• **Your objective**: Reproduce what is written in the records below exactly, and leave out the images.

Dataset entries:
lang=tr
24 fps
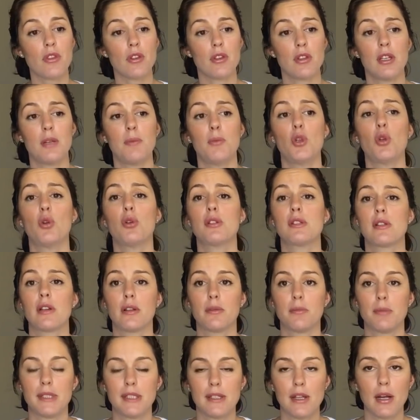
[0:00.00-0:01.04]
24
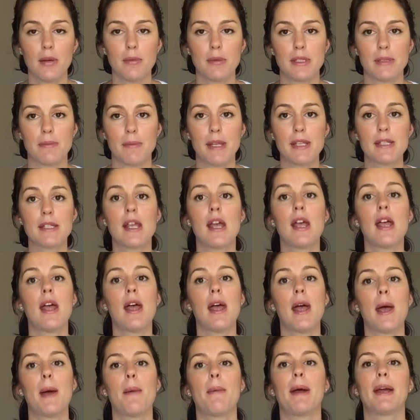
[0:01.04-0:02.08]
saat biter bitmez
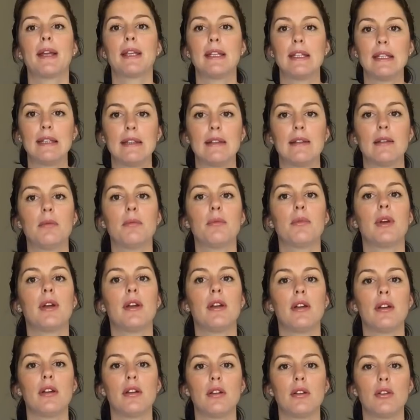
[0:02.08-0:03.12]
hemen gittim
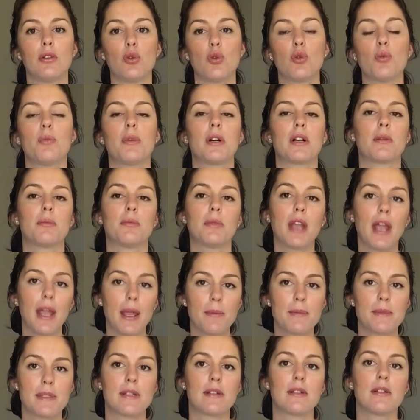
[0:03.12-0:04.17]
e, yoğun bakımda
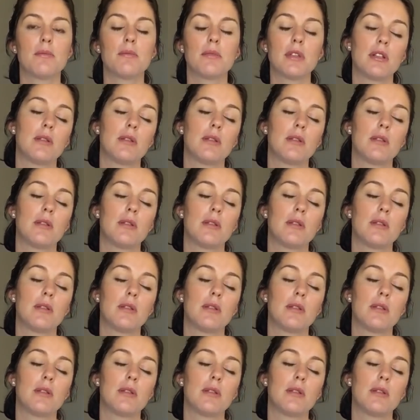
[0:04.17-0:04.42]
emzirdim.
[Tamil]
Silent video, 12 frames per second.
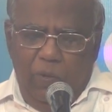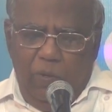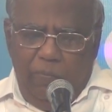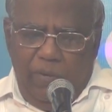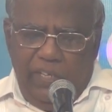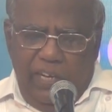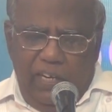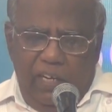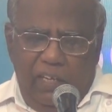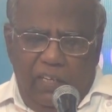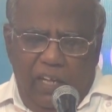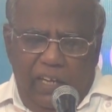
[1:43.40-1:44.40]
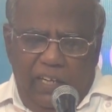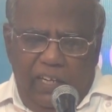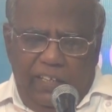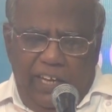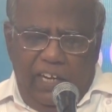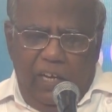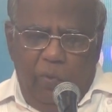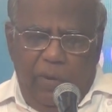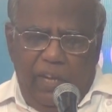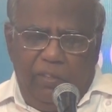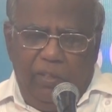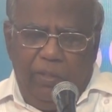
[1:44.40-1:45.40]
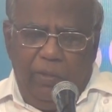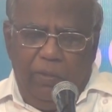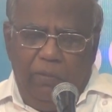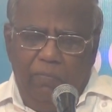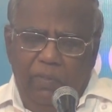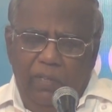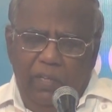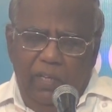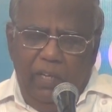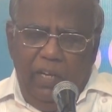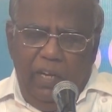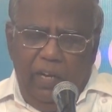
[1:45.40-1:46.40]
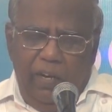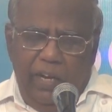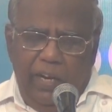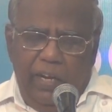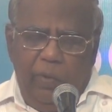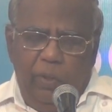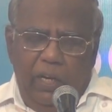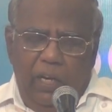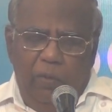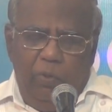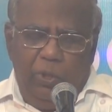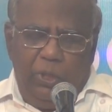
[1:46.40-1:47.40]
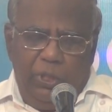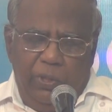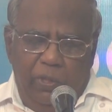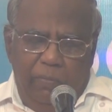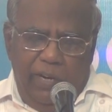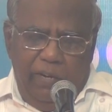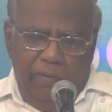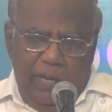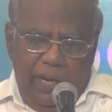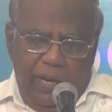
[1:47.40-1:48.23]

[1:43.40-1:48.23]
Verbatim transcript: உடைய ஜனங்களுக்காக எங்கள் கரங்களை உயர்த்துகிறோம் எங்கள் இருதயங்களை ஊற்றுகிறோம் ஆண்டவரே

• **Answer area**:
lang=tr
24 fps
[0:00.00-0:01.04]
24
[0:01.04-0:02.08]
saat biter bitmez
[0:02.08-0:03.12]
hemen gittim
[0:03.12-0:04.17]
e, yoğun bakımda
[0:04.17-0:04.42]
emzirdim.
[Tamil]
Silent video, 12 frames per second.
[1:43.40-1:44.40]
[1:44.40-1:45.40]
[1:45.40-1:46.40]
[1:46.40-1:47.40]
[1:47.40-1:48.23]

[1:43.40-1:48.23]
Verbatim transcript: உடைய ஜனங்களுக்காக எங்கள் கரங்களை உயர்த்துகிறோம் எங்கள் இருதயங்களை ஊற்றுகிறோம் ஆண்டவரே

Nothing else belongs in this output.